Surah Zumar! I love reciting it in prayer.
Q: What is special to you about the Qur’an?
It is my way of coming close to Allah. Through the Qur’an, I seek nearness to Him. [Note: she then began talking about the Qur’an like it was her friend]
Q: What advice do you have for the youth and those who want to memorize?
May Allah guide them and us! I advise them to seek to come closer to Allah and to find peace in memorizing His Book – may Allah continue to guide them. Our deen and imaan are the most valuable to us.
After asking her these questions, I narrated to her the hadith qudsi of the Prophet :
“Allah, the Glorious and Exalted said: “When I afflict my slave in his two dear things (i.e., his eyes), and he endures patiently, I shall compensate him for them with Jannah.” [Bukhari]

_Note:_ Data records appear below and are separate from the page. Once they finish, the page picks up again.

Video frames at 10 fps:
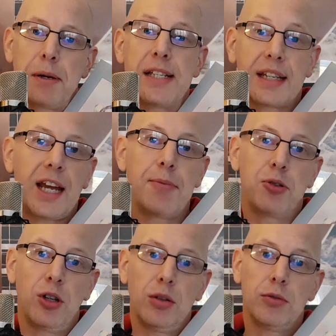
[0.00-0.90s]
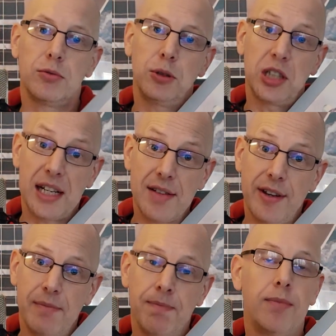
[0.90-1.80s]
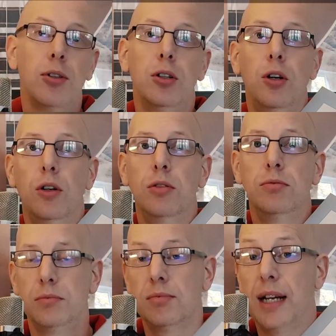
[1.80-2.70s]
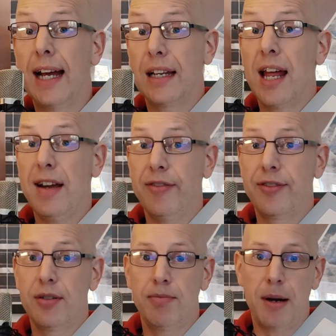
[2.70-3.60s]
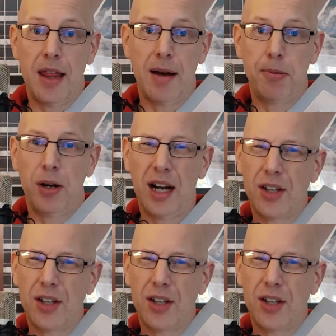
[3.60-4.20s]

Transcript: Peter Gabriel was leaving or had left by that point.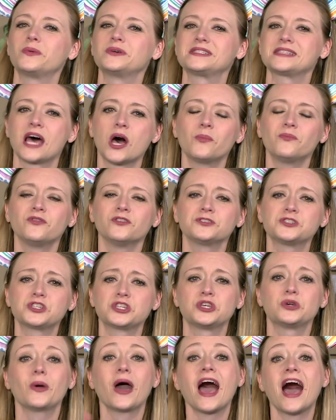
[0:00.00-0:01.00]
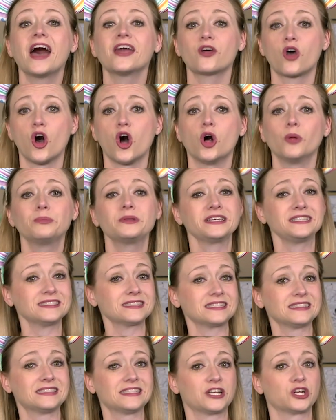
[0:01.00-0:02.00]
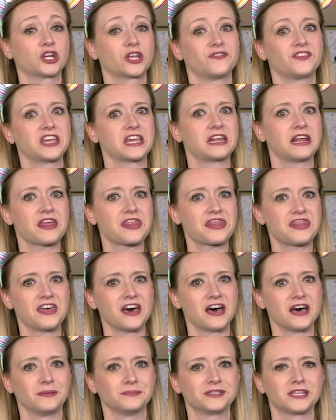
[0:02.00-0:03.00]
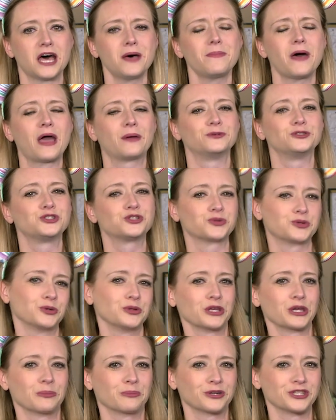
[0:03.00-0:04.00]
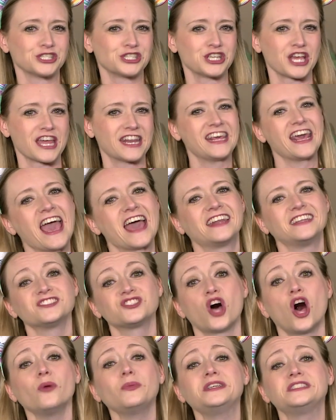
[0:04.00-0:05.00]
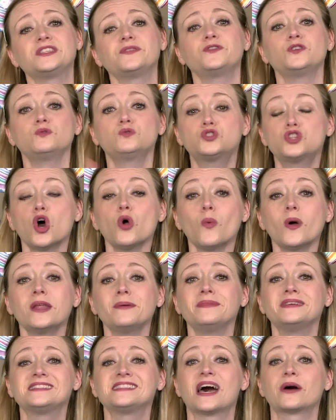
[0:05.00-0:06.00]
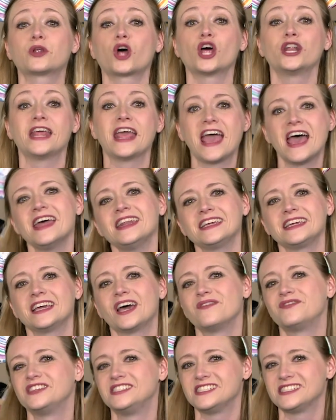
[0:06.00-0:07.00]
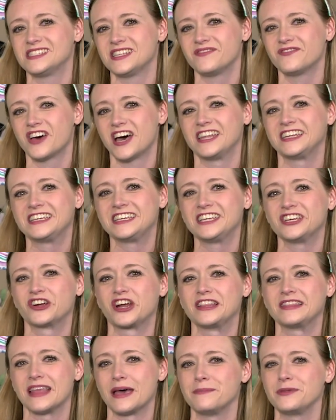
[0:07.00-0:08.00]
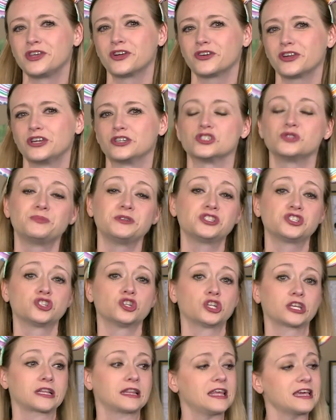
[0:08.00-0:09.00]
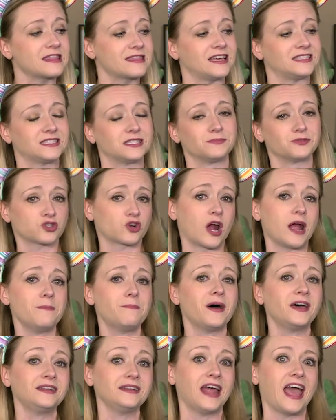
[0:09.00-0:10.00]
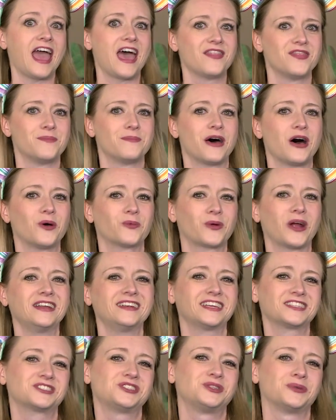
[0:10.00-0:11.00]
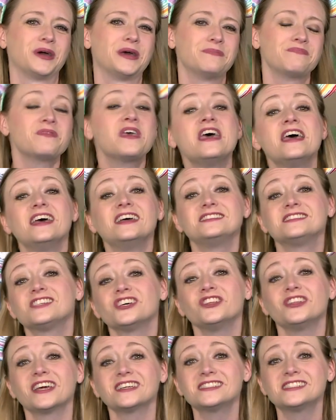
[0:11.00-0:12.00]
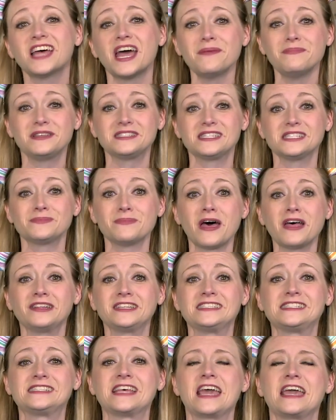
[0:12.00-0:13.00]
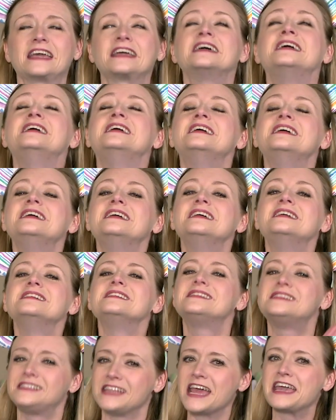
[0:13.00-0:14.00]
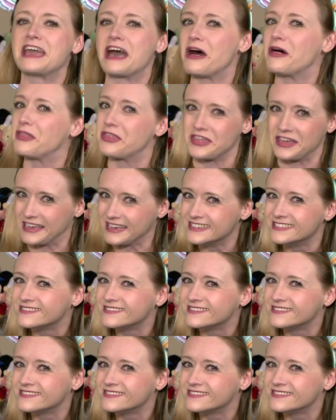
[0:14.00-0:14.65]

was helpful to you at all, please consider giving it a thumbs up. I would truly appreciate And as always, if you don't want to miss out on any of the Disney fun here at Lend Me Your Ears, be sure to click that subscribe button and the bell right next to it. Until next time, this is Melanie saying, stay healthy.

She responded to me in the affirmative, that she knew this hadith and that she is patient with her eyesight only for the sake of Allah. She then said to me a beautiful statement: “When you have imaan in your heart, true imaan, then that is your eyesight.” Indeed she spoke the truth as Allah ta’ala says in surah Hajj:
فَإِنَّهَا لَا تَعْمَى الْأَبْصَارُ وَلَـٰكِن تَعْمَى الْقُلُوبُ الَّتِي فِي الصُّدُورِ
Verily, it is not the eyes that grow blind, but it is the hearts which are in the breasts that grow blind. (22:46)
The Prophet narrated in an authentic hadith, “The helpers (awliya’) of Allah the Exalted are those whom, when they are seen, Allah is remembered.” (Sahih al Jaami’)
I ask Allah ta’ala to make Umm Uthman from His Awliyaa’, from the Companions of the Qur’an and its People. May Allah grant her a good end with the glad tidings of angels in this life and ultimate success with the greetings of the angels in the next, Ameen.